Recent conversations with Pagans, in person and online, are bubbling up for me this morning, bringing with them troubling thoughts.
Do we care more about our rituals than we do about our gods?
It’s happened more than once, lately, that the response to some concern expressed among us has been a rather pat, “I wrote a really good ritual about that, once.” As though the authorship was the main thing; as though the performance of a ritual script was enough to settle whatever questions living posed us.
I’m not knocking a good ritual. But surely, the point of ritual is communion, relationship, and change–not carving a notch on a staff or athame. We seem to think that rituals work if they’re good theater, if they move a human audience.
We rarely ask if they are of any interest at all to any other audience. Indeed, I’ve heard Pagans go on at length about how nothing any individual one of us can do would ever attract the attention of a god, and that those who think otherwise are fools or deluded… and lucky, as the attention of a god would simply destroy our minds, blow open our psyches and leave us gibbering in a corner.
The gods don’t care, the reasoning goes, or if they do, we’re unprepared to encounter them in any case.
As for me, I don’t see a lot to choose from, between gods who don’t care or are unavailable to us, and gods who don’t exist.

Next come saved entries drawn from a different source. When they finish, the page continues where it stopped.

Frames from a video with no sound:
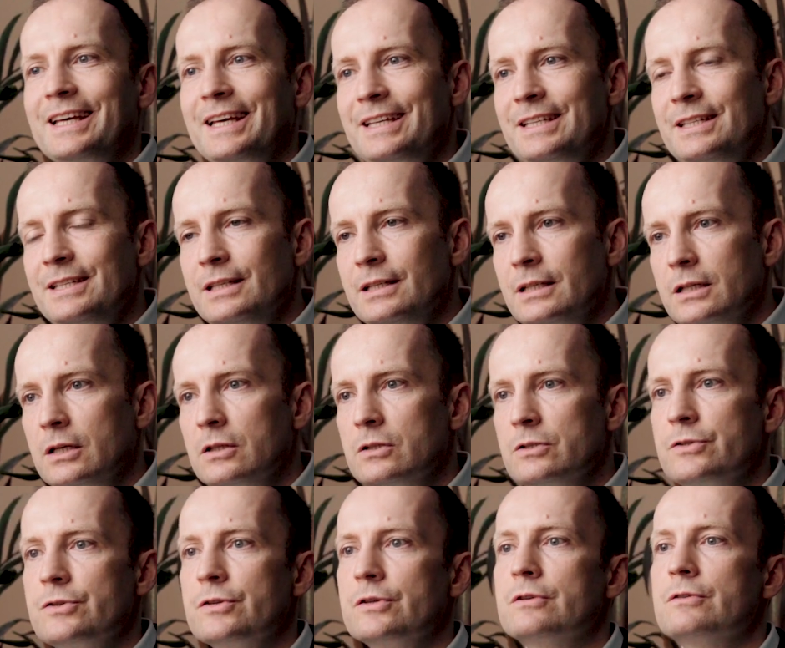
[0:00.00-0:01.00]
any
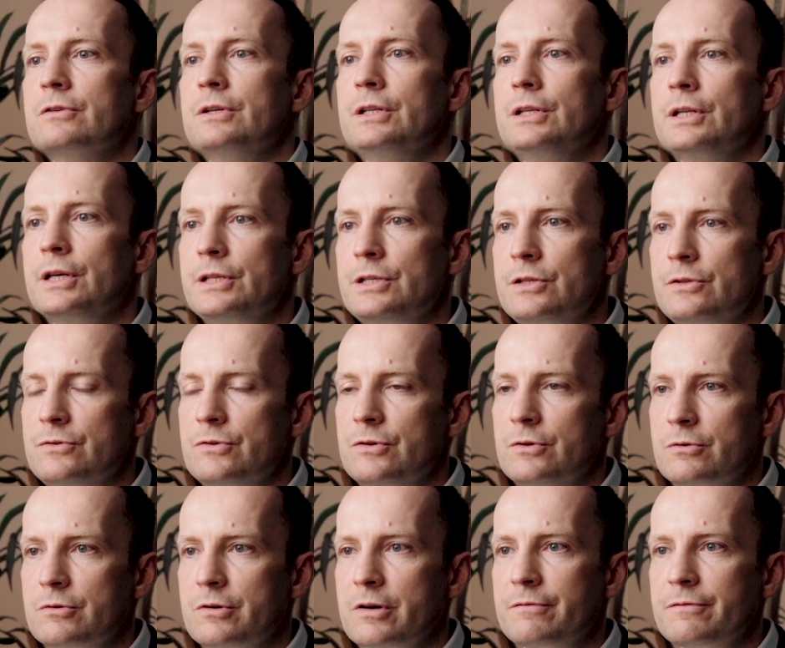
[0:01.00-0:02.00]
culture, in any
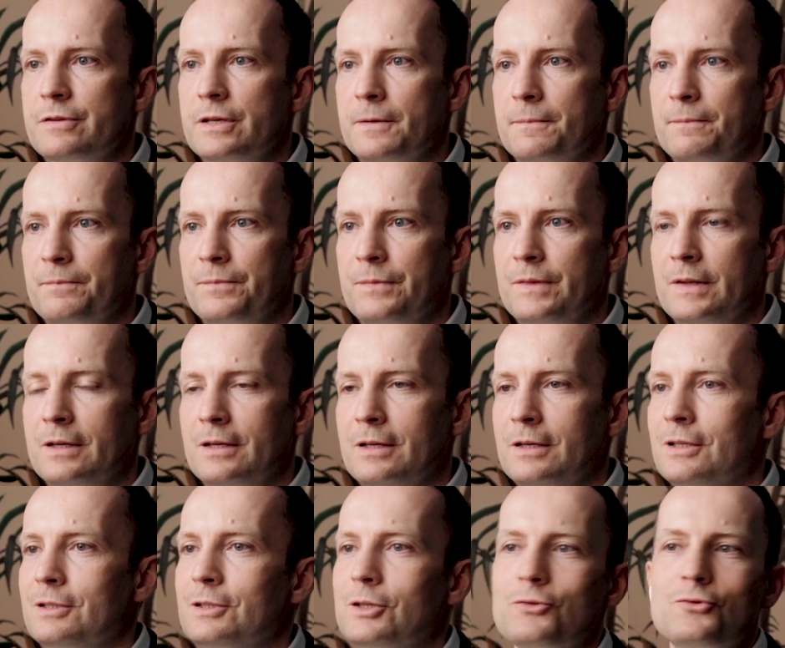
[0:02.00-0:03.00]
geography,
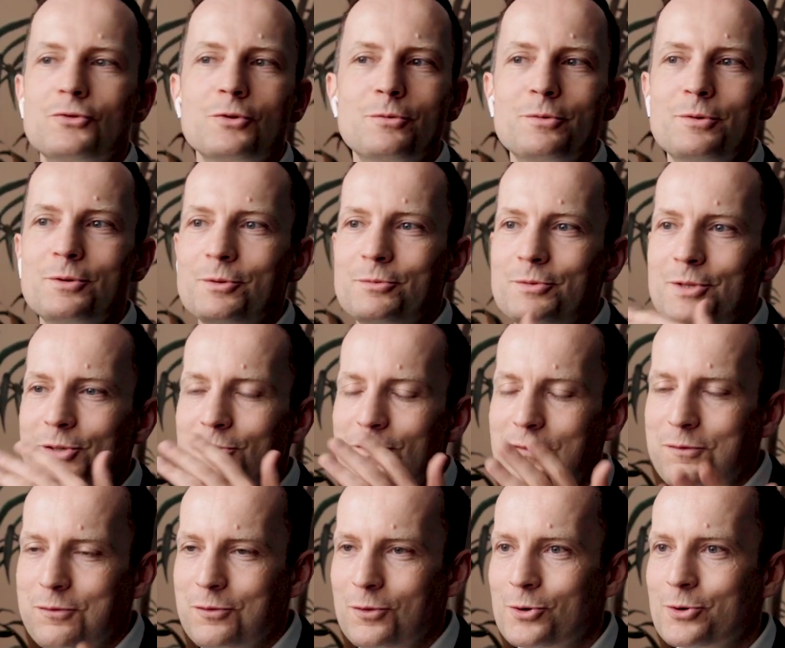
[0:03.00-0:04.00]
that show, this
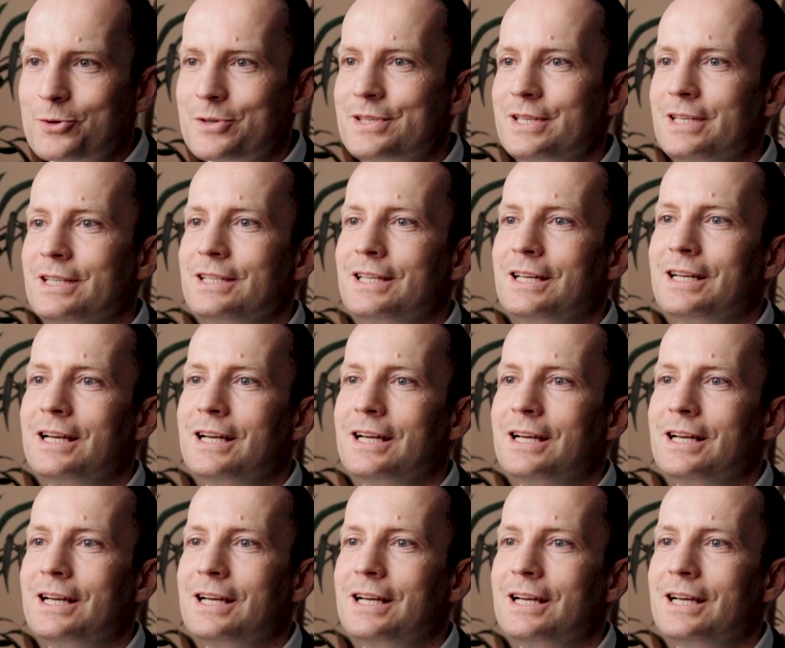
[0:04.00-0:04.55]
force in the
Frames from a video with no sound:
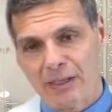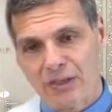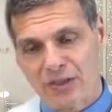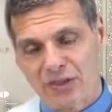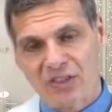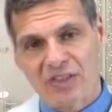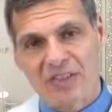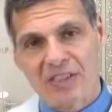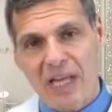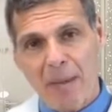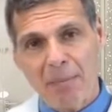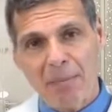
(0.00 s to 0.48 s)

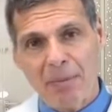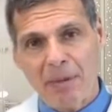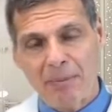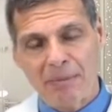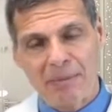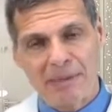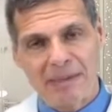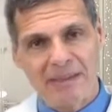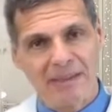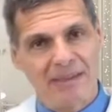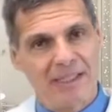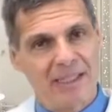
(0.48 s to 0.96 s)

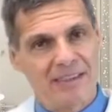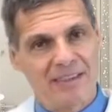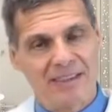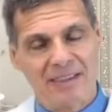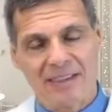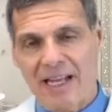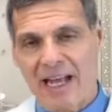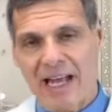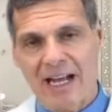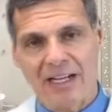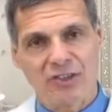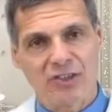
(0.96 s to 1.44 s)
supplement
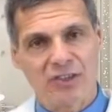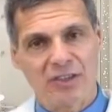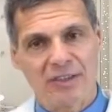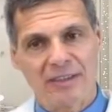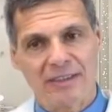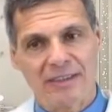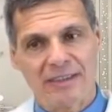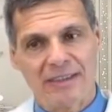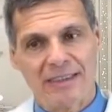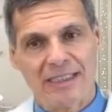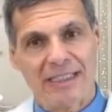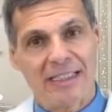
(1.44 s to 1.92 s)
doesn't
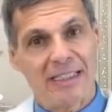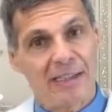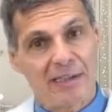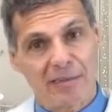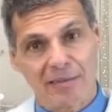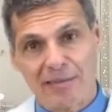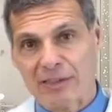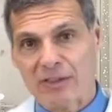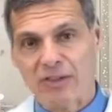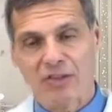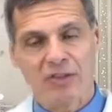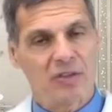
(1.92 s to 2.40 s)
actually
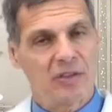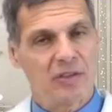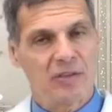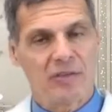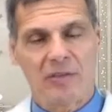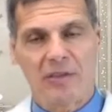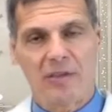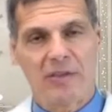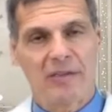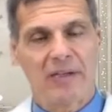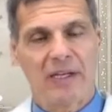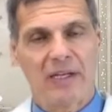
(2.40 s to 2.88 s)
increase your
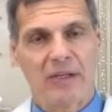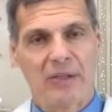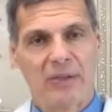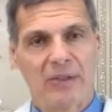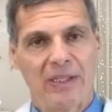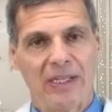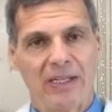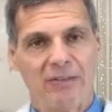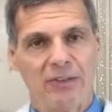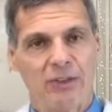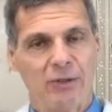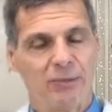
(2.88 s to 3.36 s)

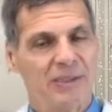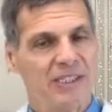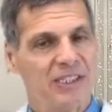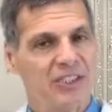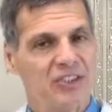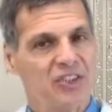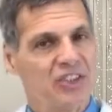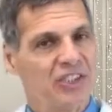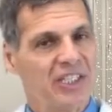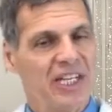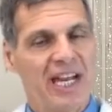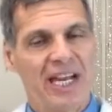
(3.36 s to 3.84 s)
glutathione levels
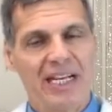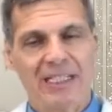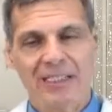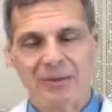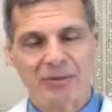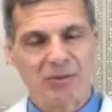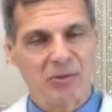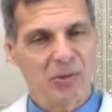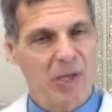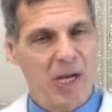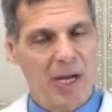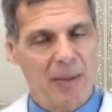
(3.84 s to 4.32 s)
because you can't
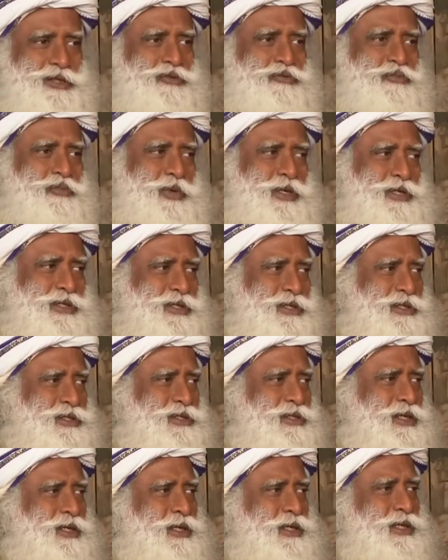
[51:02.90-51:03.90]
of
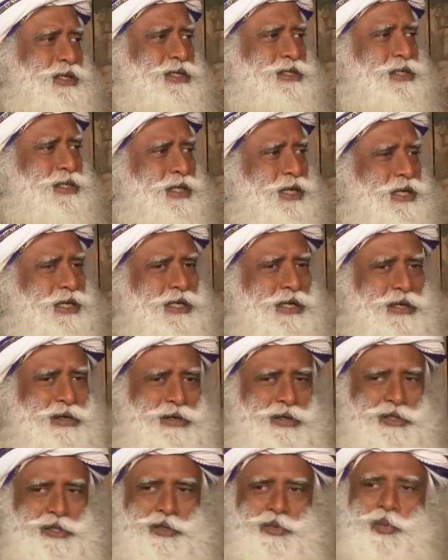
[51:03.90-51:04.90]
pieces is a
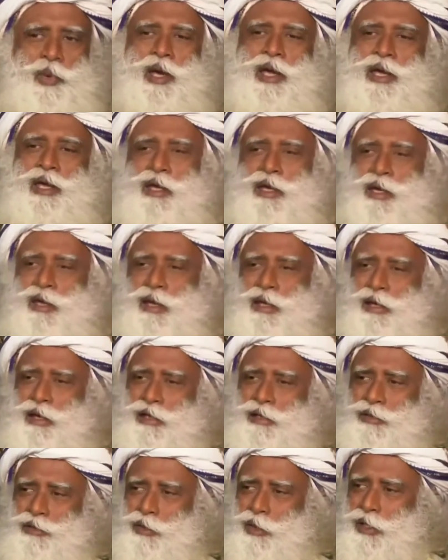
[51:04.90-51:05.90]
ridiculous way
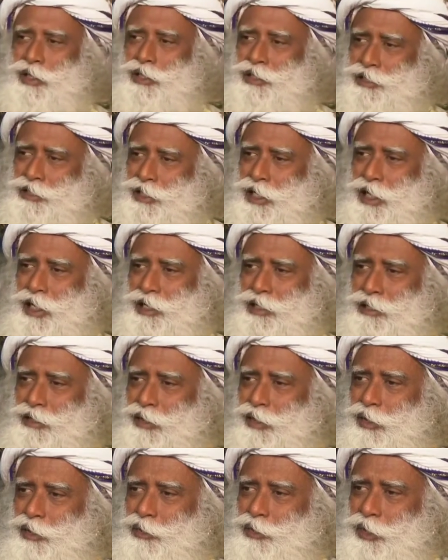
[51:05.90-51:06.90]
to understand
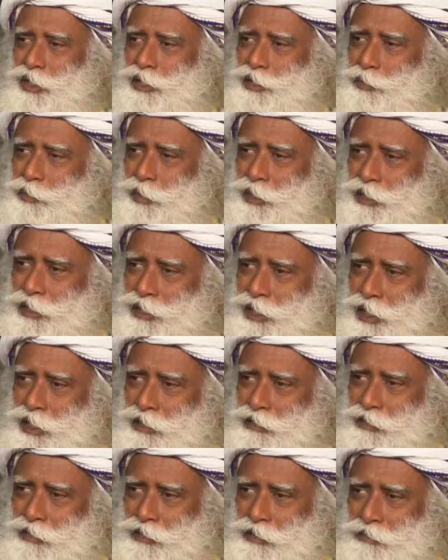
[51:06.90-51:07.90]
or to experience
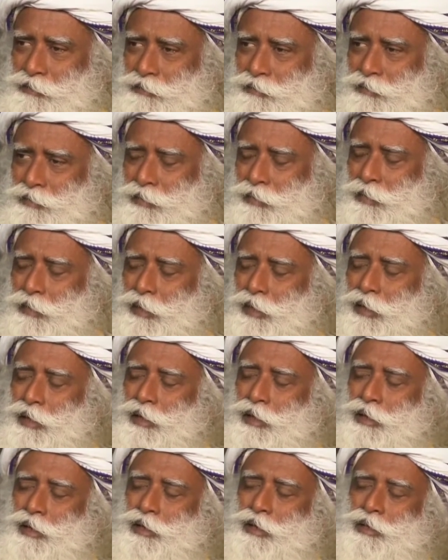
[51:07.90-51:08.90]
anything.
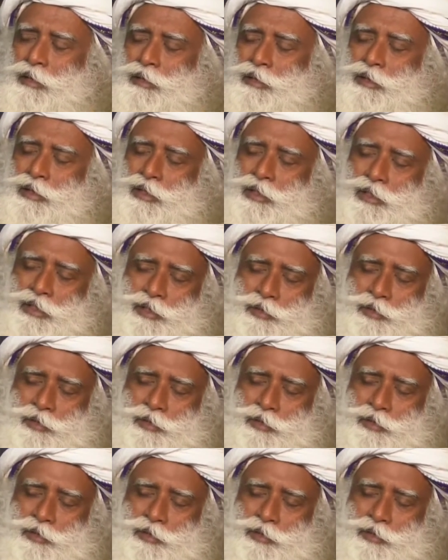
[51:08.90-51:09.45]
These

That polytheism that denies the possibility of a relationship with our gods seems sterile to me, pointless.
Incidentally, I don’t feel that way about non-theism. I know plenty of what might be called “juicy” Pagan non-theists: they may not have much use for gods or goddesses, but their lives are spent in communion with spirits on every side: spirits of ancestors, trees, animals, and places. Their rituals are not merely theater for their own entertainment, but doorways.
Doorways that lead somewhere. Wells that bring up water.
|Photo by Zserghei
Sometimes I think that, for many of us in the Pagan world, we found a well that gave us water once, but when it ran dry, we neither searched elsewhere for water nor attempted to dig the well deeper, but instead sat down and worshiped an empty bucket.
Too much of the conversation I hear among Pagans strikes me as an invitation to worship an empty bucket, and that makes me sad.
The gods are real, and there is good water everywhere, if you know–not so much how to look, but that looking is a possibility.